Bert and Ernie used in ad for at-home STD testing service (NYP)
The makers of a new, at-home testing service for people with HIV and other sexually transmitted diseases has been using Bert and Ernie in a campaign to promote their company. “Help us take STD Testing out of the Stone Age,” the company, Matley, writes on Facebook, in a post accompanied by a picture of the famous Sesame Street duo. The show has claimed for years that Bert and Ernie were simply buddies, but that didn’t stop the New York-based developers from using the pair to help raise money and promote their services, which appear to be aimed at homosexual males. The pals — long rumored to be lovers — can be seen in the Facebook post looking at a set of papers, with Bert taken aback. “See Ernie, you’ve got nothing to worry about, everything is positive!” a caption reads. Along with the ad, Matley linked to an Indiegogo fundraising page, which is currently seeking $500,000 in donations. The decision to use the Sesame Street characters didn’t sit too well with show.
China's Improbable Commodities Frenzy Leaves Stocks in the Dust (Bloomberg)
The intensity of futures trading on Chinese commodities exchanges is making some of the world’s most liquid markets look leisurely. The average iron ore and steel rebar contracts on the Shanghai Futures Exchange are held for less than four hours, compared with almost 40 hours for WTI crude futures on the New York Mercantile Exchange.
Just give the US a flat tax, Blackstone CEO Stephen Schwarzman says (CNBC)
"You don't have to have just one tax for everyone; you can have one or two and get rid of all deductions," Schwarzman told CNBC's "Fast Money Halftime Report," adding the revenue from a flat tax would be enough to fund the entire U.S. government. "It tends to work all over the world.

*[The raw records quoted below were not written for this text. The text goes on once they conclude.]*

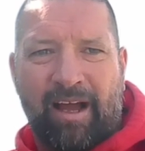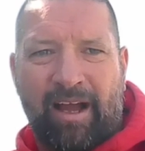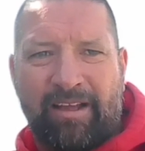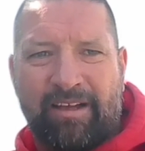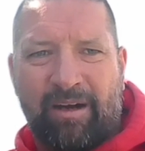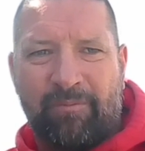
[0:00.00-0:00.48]

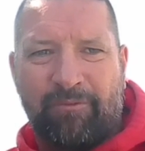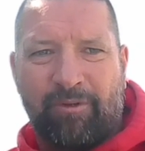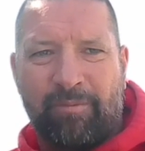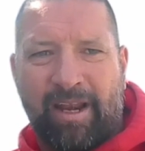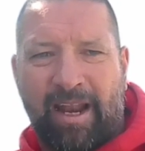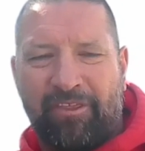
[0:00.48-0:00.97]
I come
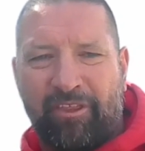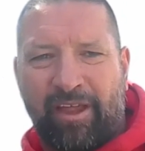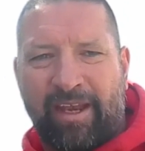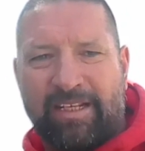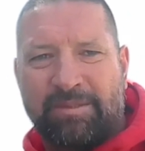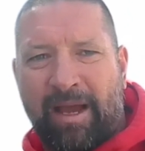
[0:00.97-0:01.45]
from an
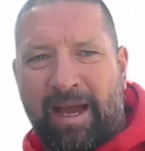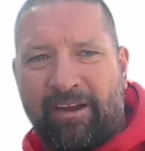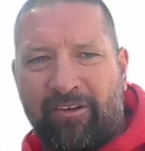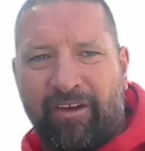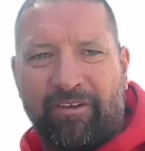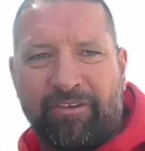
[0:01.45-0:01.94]
athletics
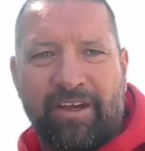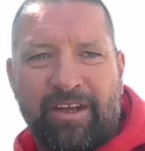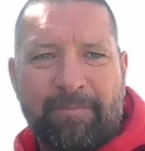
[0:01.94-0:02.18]
background,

One should look empirically: We have a tax code that's so long ... that nobody figures it out. What happens when you get simple numbers, whether it's 10 percent at the bottom and 20 percent at the top, you get rid of all deductions … it has a sense of working," he said.
Offices Give Workers Some ‘Me Time’ (WSJ)

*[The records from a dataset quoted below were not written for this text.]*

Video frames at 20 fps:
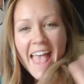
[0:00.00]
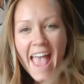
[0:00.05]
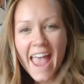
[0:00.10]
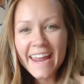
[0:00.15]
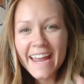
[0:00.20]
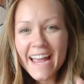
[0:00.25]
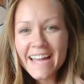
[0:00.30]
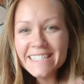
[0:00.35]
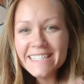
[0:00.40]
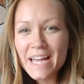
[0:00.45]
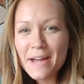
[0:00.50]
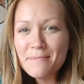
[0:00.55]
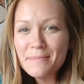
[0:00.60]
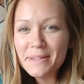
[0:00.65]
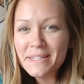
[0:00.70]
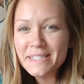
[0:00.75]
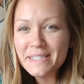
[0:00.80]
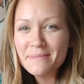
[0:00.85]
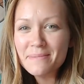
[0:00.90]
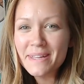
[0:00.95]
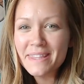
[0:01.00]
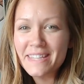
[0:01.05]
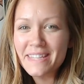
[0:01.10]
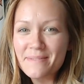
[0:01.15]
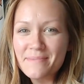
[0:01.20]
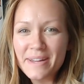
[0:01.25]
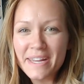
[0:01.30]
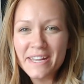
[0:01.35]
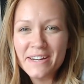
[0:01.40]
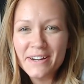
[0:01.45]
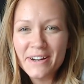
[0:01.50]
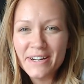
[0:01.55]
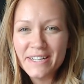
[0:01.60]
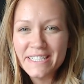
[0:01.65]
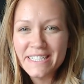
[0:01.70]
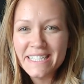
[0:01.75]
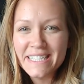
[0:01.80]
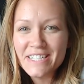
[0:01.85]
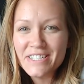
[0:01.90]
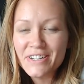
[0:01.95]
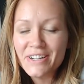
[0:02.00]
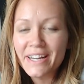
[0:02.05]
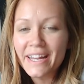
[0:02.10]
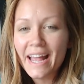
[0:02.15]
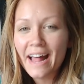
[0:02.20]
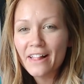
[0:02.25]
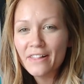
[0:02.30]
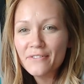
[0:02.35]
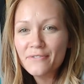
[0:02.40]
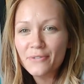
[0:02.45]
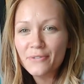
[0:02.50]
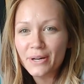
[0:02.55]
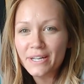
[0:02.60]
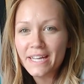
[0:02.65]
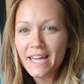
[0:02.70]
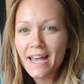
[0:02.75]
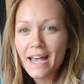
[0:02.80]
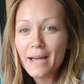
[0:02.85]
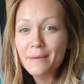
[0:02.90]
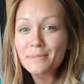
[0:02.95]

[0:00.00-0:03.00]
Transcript: Hey guys, I'm Elizabeth and I'm a kindergarten teacher in California.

While her co-workers reviewed budgets back at the office one recent Friday, Holly Pickering was wandering in the woods at a yoga retreat. Ms. Pickering, a yield analyst at a travel company, wasn’t on vacation, nor was she taking a mental-health day. She was indulging in some “me time,” and her employer was all for it. A handful of companies have begun offering workers paid days off to spend on themselves, in addition to vacation time and personal and sick days. LinkedIn Corp. employees get monthly meeting-free “InDays” to hang out or go on company outings. At Waterford Research Institute LLC, a nonprofit group focused on education, staff members get twice-a-year “Ferris Bueller” days, named for the 1986 Matthew Broderick movie about students who skip school to spend an antic day in Chicago. Outdoor outfitter REI’s 13,000 employees get two paid “yay days” annually to commune with nature—and document their exploits on social media.
Website boasts realistic 'fake doctors notes' with money-back guarantee (UPI)
A website offering "fake doctors notes" to help customers get out of work, school or other duties is offering a 100-percent-refund guarantee. The website, BestFakeDoctorsNotes.net, offers phony excuses purporting to be from healthcare providers including general practitioners, dentists, gynecologists, oncologists and other types of doctors. The site offers purported testimonials from supposedly satisfied customers who used the faux doctors notes to get out of work and school commitments...The service includes call-back numbers that will play a pre-loaded MP3 message to anyone who tries to verify the authenticity of the notes. The site offers a one-year "no questions asked" refund guarantee for anyone whose notes fail to pass scrutiny.